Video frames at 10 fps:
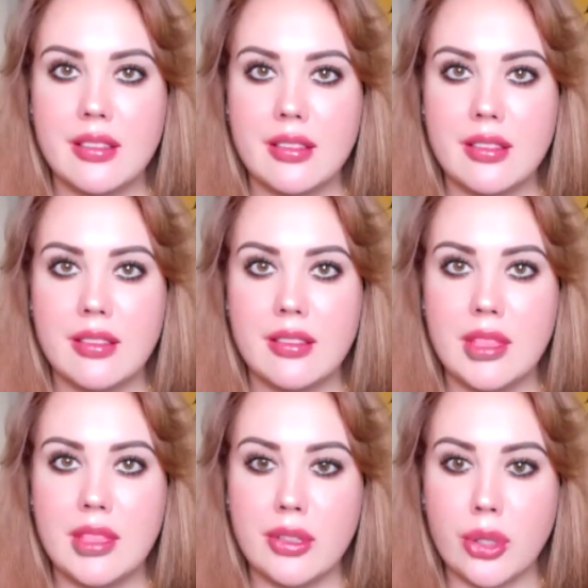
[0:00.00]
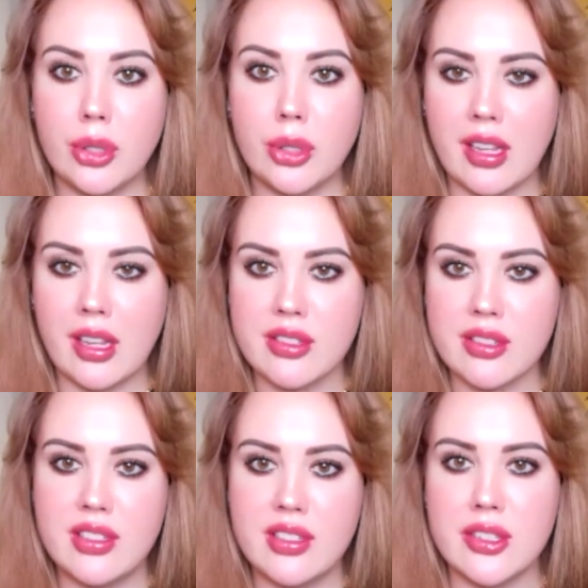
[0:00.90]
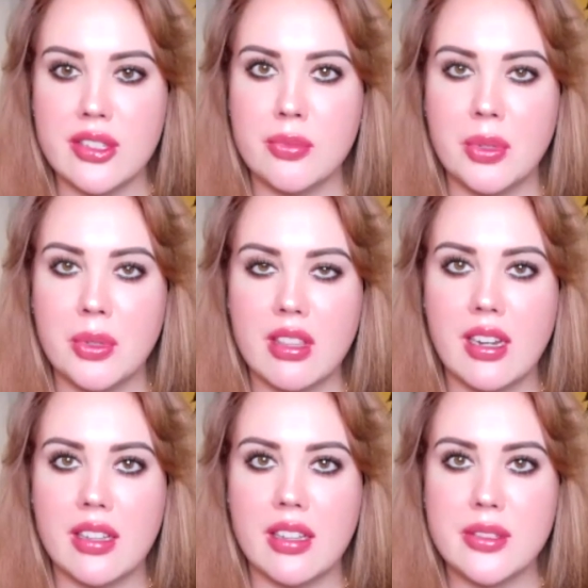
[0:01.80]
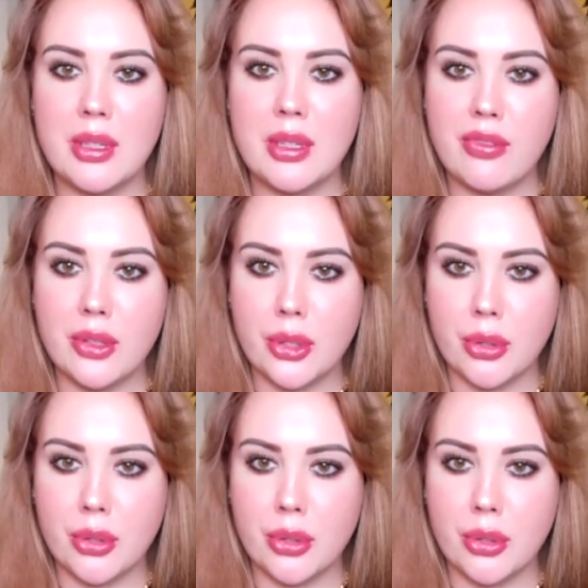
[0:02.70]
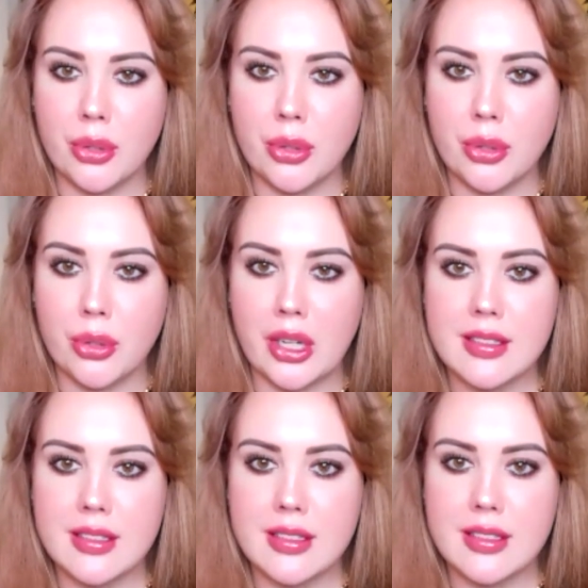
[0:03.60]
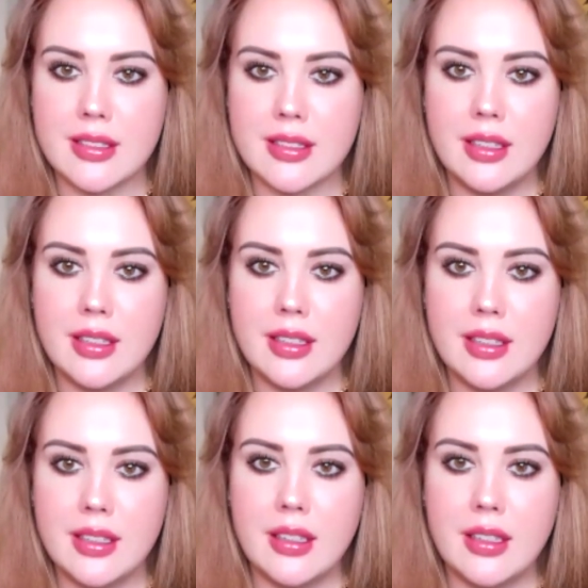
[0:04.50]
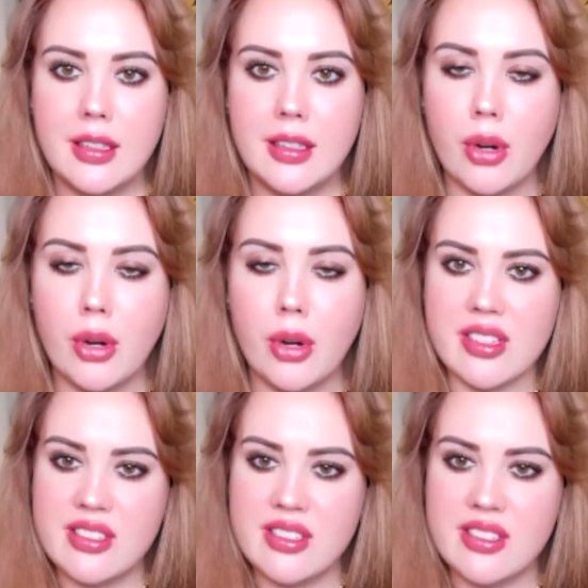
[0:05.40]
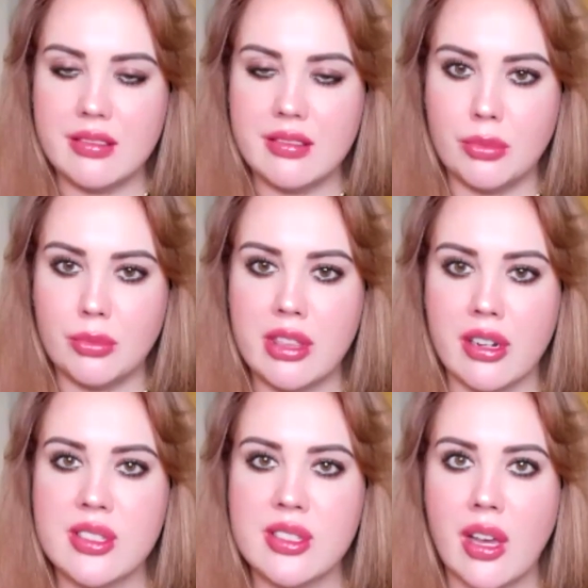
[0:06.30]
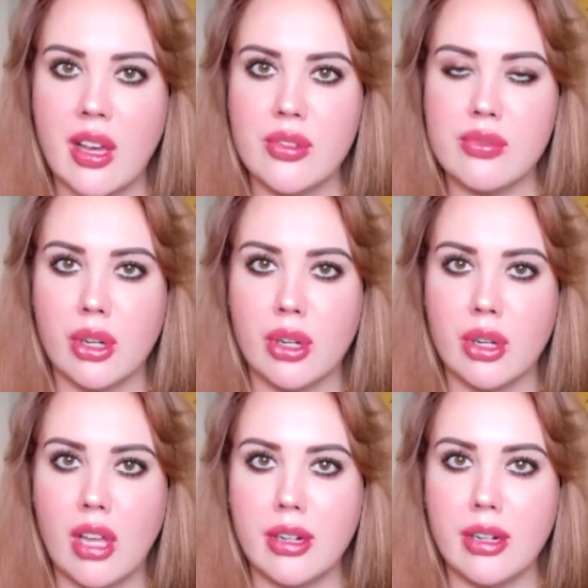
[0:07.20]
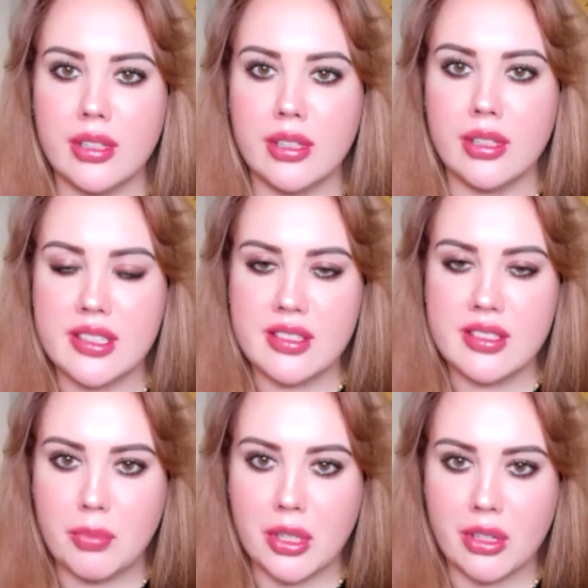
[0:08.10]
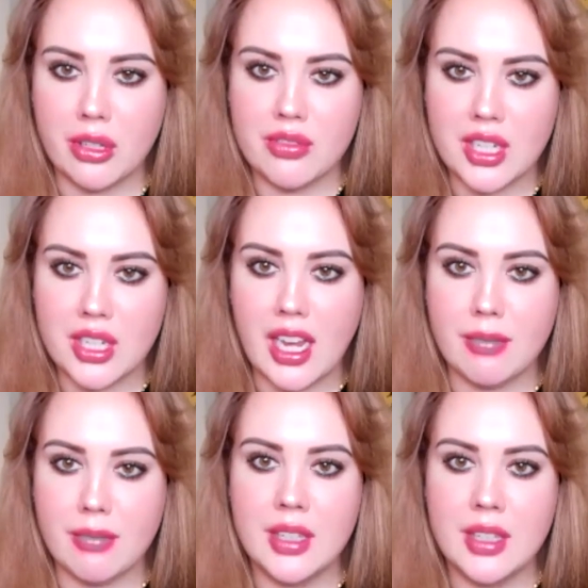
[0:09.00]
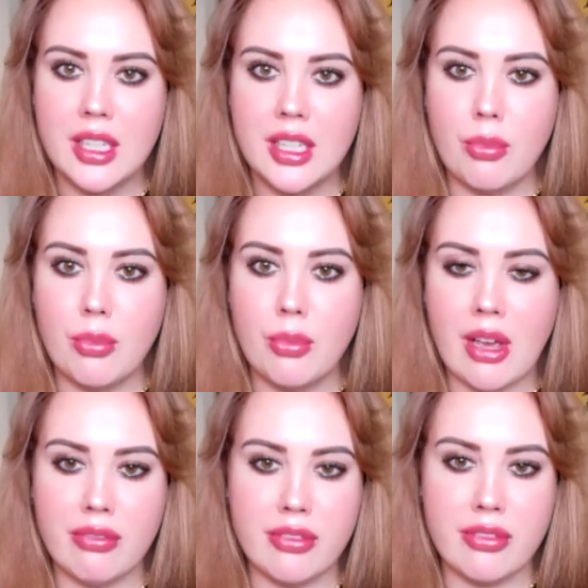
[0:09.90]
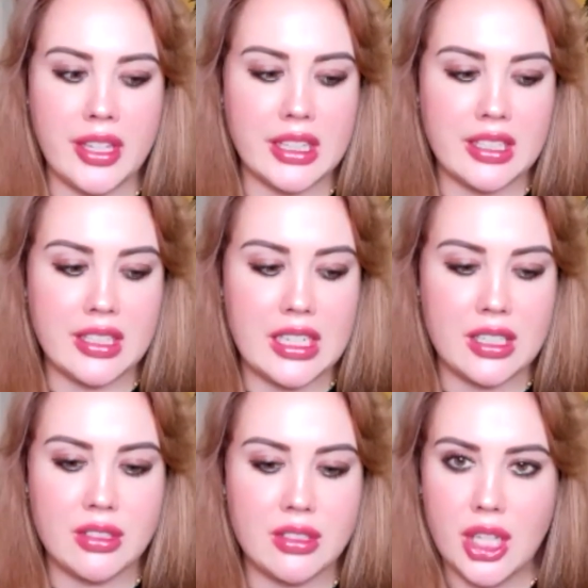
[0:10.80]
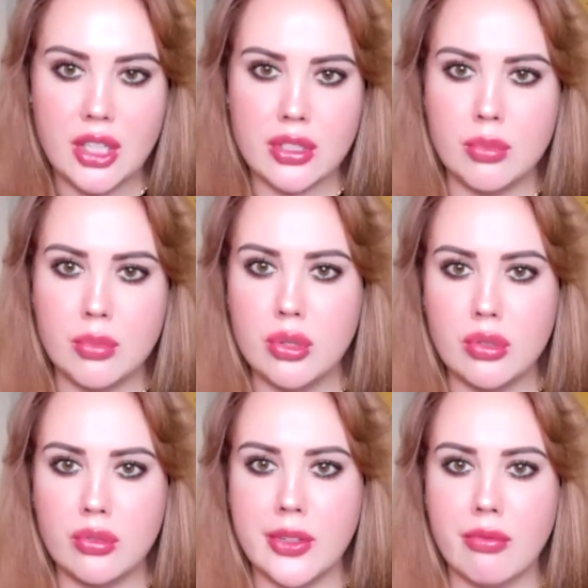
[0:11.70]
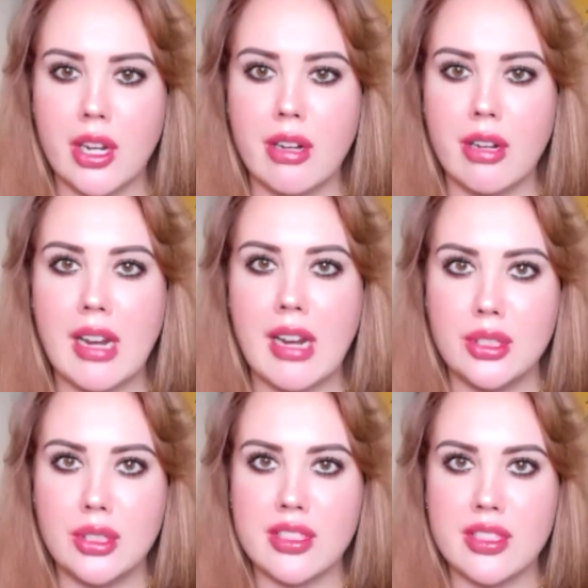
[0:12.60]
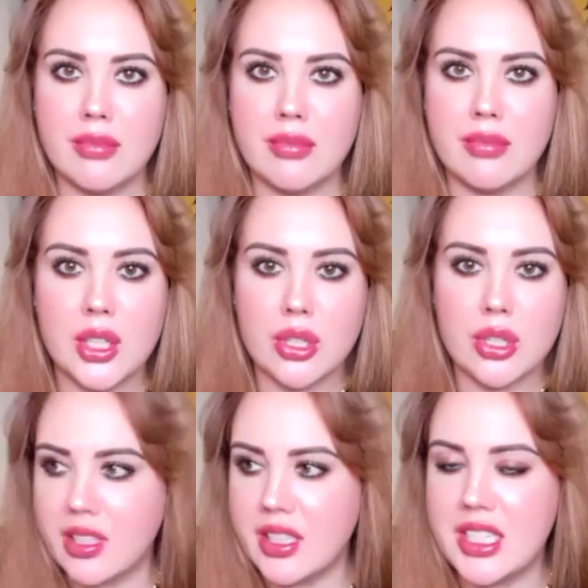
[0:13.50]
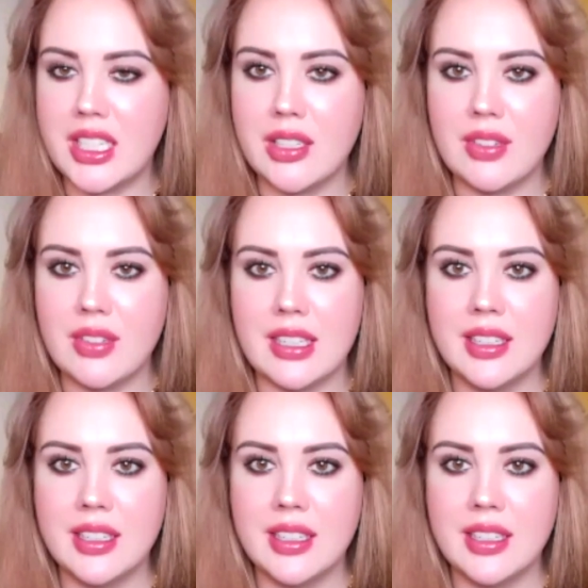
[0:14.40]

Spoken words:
We feel greater stillness within us. We feel greater peace. We're able to sit with ourselves for a longer and extended period of time without feeling the need to move and run around and do something, turn on the TV,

[Your goal]: Each line above should be written out again unchanged; no images are to be carried over.

[Solution to the exercise]:
Video frames at 10 fps:
[0:00.00]
[0:00.90]
[0:01.80]
[0:02.70]
[0:03.60]
[0:04.50]
[0:05.40]
[0:06.30]
[0:07.20]
[0:08.10]
[0:09.00]
[0:09.90]
[0:10.80]
[0:11.70]
[0:12.60]
[0:13.50]
[0:14.40]

Spoken words:
We feel greater stillness within us. We feel greater peace. We're able to sit with ourselves for a longer and extended period of time without feeling the need to move and run around and do something, turn on the TV,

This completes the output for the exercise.